With these thoughts, we draw near this night to the child of Bethlehem – to the God who for our sake chose to become a child. In every child we see something of the Child of Bethlehem. Every child asks for our love. This night, then, let us think especially of those children who are denied the love of their parents. Let us think of those street children who do not have the blessing of a family home, of those children who are brutally exploited as soldiers and made instruments of violence, instead of messengers of reconciliation and peace. Let us think of those children who are victims of the industry of pornography and every other appalling form of abuse, and thus are traumatized in the depths of their soul. The Child of Bethlehem summons us once again to do everything in our power to put an end to the suffering of these children; to do everything possible to make the light of Bethlehem touch the heart of every man and woman. Only through the conversion of hearts, only through a change in the depths of our hearts can the cause of all this evil be overcome, only thus can the power of the evil one be defeated. Only if people change will the world change; and in order to change, people need the light that comes from God, the light which so unexpectedly entered into our night.

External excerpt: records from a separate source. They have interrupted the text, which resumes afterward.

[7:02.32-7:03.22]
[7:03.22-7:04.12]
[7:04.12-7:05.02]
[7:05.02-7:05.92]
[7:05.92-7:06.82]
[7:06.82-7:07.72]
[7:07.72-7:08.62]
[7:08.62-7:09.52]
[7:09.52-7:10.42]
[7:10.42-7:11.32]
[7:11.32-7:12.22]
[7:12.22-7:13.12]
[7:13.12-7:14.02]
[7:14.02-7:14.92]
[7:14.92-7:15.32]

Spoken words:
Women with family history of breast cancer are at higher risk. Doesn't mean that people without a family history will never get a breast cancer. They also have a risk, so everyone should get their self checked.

And speaking of the Child of Bethlehem, let us think also of the place named Bethlehem, of the land in which Jesus lived, and which he loved so deeply. And let us pray that peace will be established there, that hatred and violence will cease. Let us pray for mutual understanding, that hearts will be opened, so that borders can be opened. Let us pray that peace will descend there, the peace of which the angels sang that night.

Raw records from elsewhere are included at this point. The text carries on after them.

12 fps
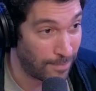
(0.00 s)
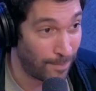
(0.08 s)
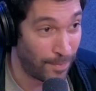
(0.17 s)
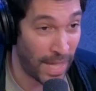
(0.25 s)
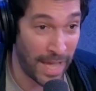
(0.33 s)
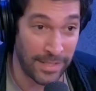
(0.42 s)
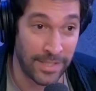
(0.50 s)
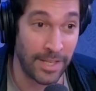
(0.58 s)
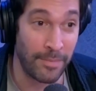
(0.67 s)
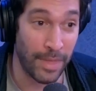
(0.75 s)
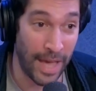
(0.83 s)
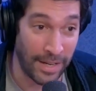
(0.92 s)
That
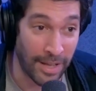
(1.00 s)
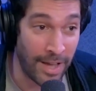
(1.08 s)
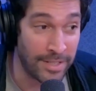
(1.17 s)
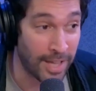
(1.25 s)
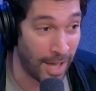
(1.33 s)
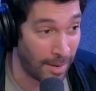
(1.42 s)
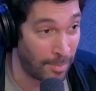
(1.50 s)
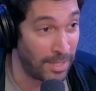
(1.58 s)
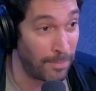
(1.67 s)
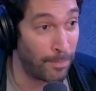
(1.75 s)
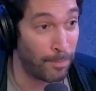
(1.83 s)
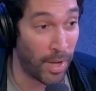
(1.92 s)
seem that guy's got to
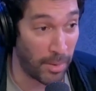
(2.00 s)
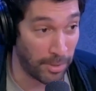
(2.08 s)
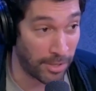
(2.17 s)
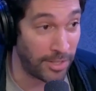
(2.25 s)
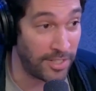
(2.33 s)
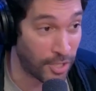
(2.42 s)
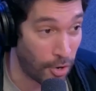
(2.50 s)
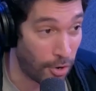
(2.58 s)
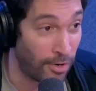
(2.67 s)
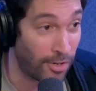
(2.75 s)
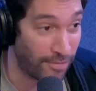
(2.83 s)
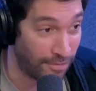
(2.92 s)
be publicly
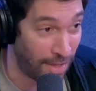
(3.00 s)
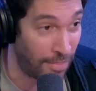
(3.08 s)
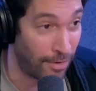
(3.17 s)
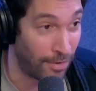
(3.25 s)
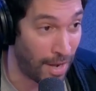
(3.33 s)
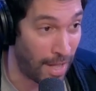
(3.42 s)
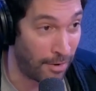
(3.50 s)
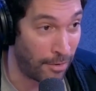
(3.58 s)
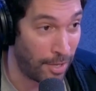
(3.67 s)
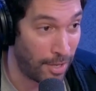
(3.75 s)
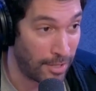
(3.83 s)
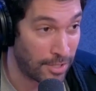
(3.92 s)
tarred and feathered now.
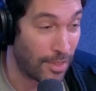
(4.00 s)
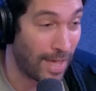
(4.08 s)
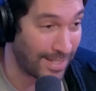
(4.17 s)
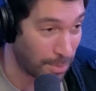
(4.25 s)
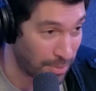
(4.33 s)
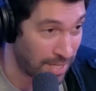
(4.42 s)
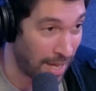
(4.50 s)
So that's what's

In Psalm 96 , Israel, and the Church, praises God’s grandeur manifested in creation. All creatures are called to join in this song of praise, and so the Psalm also contains the invitation: “Let all the trees of the wood sing for joy before the Lord, for he comes” (v. 12ff.). The Church reads this Psalm as a prophecy and also as a task. The coming of God to Bethlehem took place in silence. Only the shepherds keeping watch were, for a moment, surrounded by the light-filled radiance of his presence and could listen to something of that new song, born of the wonder and joy of the angels at God’s coming. This silent coming of God’s glory continues throughout the centuries. Wherever there is faith, wherever his word is proclaimed and heard, there God gathers people together and gives himself to them in his Body; he makes them his Body. God “comes”. And in this way our hearts are awakened. The new song of the angels becomes the song of all those who, throughout the centuries, sing ever anew of God’s coming as a child – and rejoice deep in their hearts. And the trees of the wood go out to him and exult. The tree in Saint Peter’s Square speaks of him, it wants to reflect his splendour and to say: Yes, he has come, and the trees of the wood acclaim him. The trees in the cities and in our homes should be something more than a festive custom: they point to the One who is the reason for our joy – the God who for our sake became a child. In the end, this song of praise, at the deepest level, speaks of him who is the very tree of new-found life. Through faith in him we receive life. In the Sacrament of the Eucharist he gives himself to us – he gives us a life that reaches into eternity. At this hour we join in creation’s song of praise, and our praise is at the same time a prayer: Yes, Lord, help us to see something of the splendour of your glory. And grant peace on earth. Make us men and women of your peace. Amen.